Reinforcement Learning Improves Generalization in Foundation Models

Comparative Study: Generalization and Memorization in Foundation Models through Supervised Fine-Tuning and Reinforcement Learning

The advancement of foundation models through post-training methods is a central topic in current AI research. Two of the most common procedures are Supervised Fine-Tuning (SFT) and Reinforcement Learning (RL). While both methods can improve model performance, their respective roles in increasing generalization ability are not yet fully understood. A new study now investigates the differences between SFT and RL with regard to generalization and memorization, particularly in dealing with text-based and visual variations of tasks.

The researchers present "GeneralPoints," a card game based on arithmetic reasoning, and use V-IRL, a real-world navigation environment. With these two scenarios, one text-based and one visual, they examine how well models trained with SFT and RL generalize to unseen variations. The results show that RL, especially with outcome-based rewards, exhibits better generalization in both rule-based text variations and visual variations. SFT, on the other hand, tends to memorize the training data and has difficulties with out-of-distribution scenarios.

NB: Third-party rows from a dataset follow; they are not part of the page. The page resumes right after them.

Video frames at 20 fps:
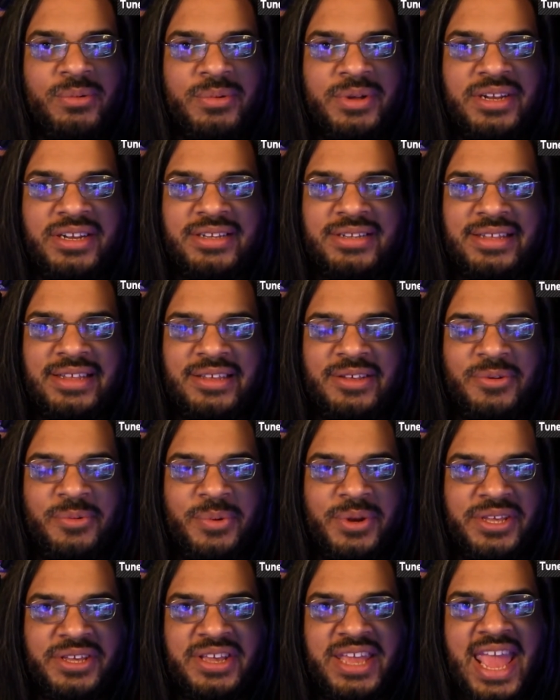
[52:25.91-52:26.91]
where
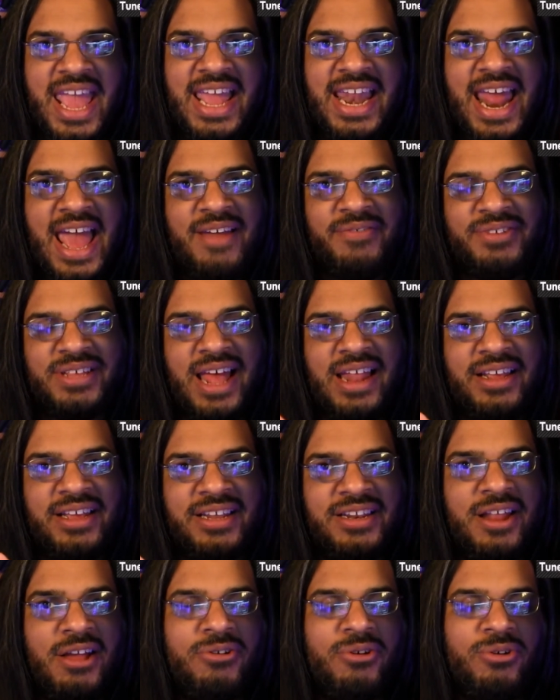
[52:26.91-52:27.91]
you can't have Sonic
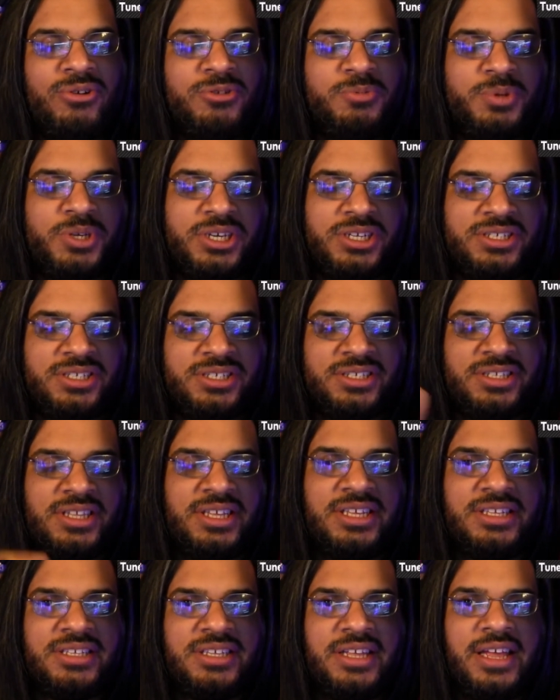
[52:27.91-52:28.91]
and Knuckles because of
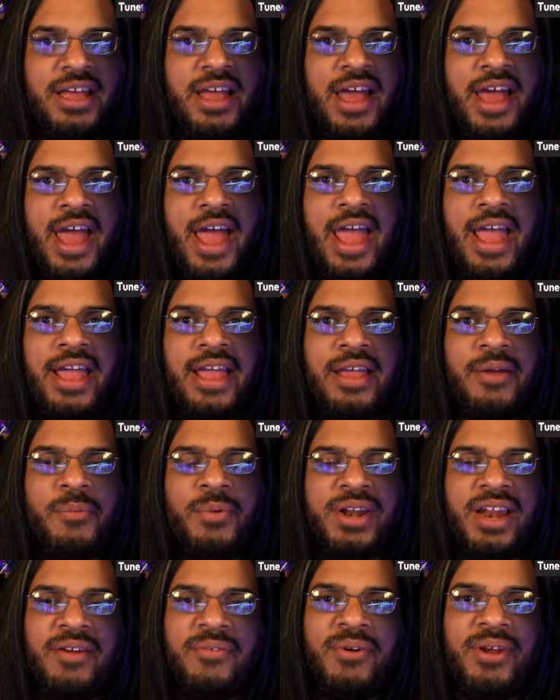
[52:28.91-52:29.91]
this.
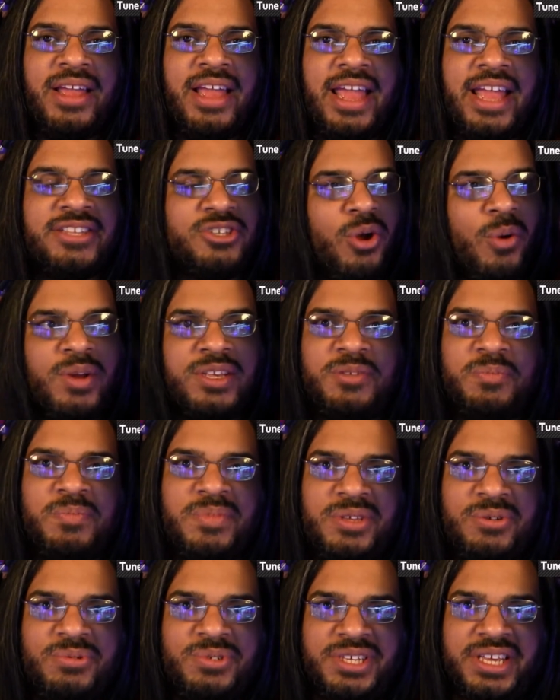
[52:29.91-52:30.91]
Whenever it's always
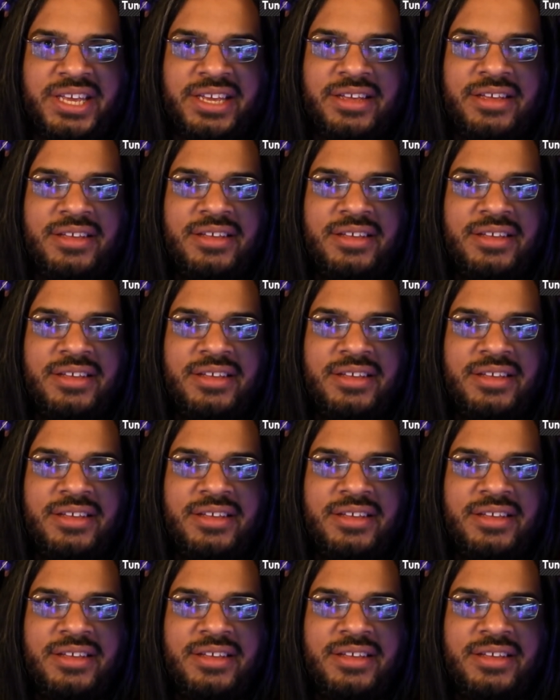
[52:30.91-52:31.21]
music.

Further analyses suggest that RL improves the underlying visual recognition capabilities of the model, contributing to better generalization in the visual domain. Despite the superior generalization ability of RL, SFT remains an important component for effective RL training. SFT stabilizes the output format of the model, allowing the subsequent RL to achieve its performance gains. This synergistic relationship between SFT and RL underscores the importance of both methods for the development of powerful AI models.

The Importance of Generalization for AI Models

The ability to generalize is crucial for the practical application of AI models. Models should not only master the training data but also be applicable to unknown, yet similar tasks. The study clarifies that RL, particularly in combination with SFT, is a promising approach to promote this generalization ability. The results suggest that RL-based training methods enable models to learn fundamental principles and relationships, instead of merely relying on the specific examples of the training data.

Outlook and Future Research

The findings of this study open new perspectives for the further development of foundation models. Future research could focus on determining the optimal combination of SFT and RL and further investigating the role of reward functions in RL training. A better understanding of these relationships could lead to even more powerful and robust AI models that can be used in a variety of application areas. The development of AI models capable of solving complex tasks in various contexts is an important step towards truly intelligent Artificial Intelligence.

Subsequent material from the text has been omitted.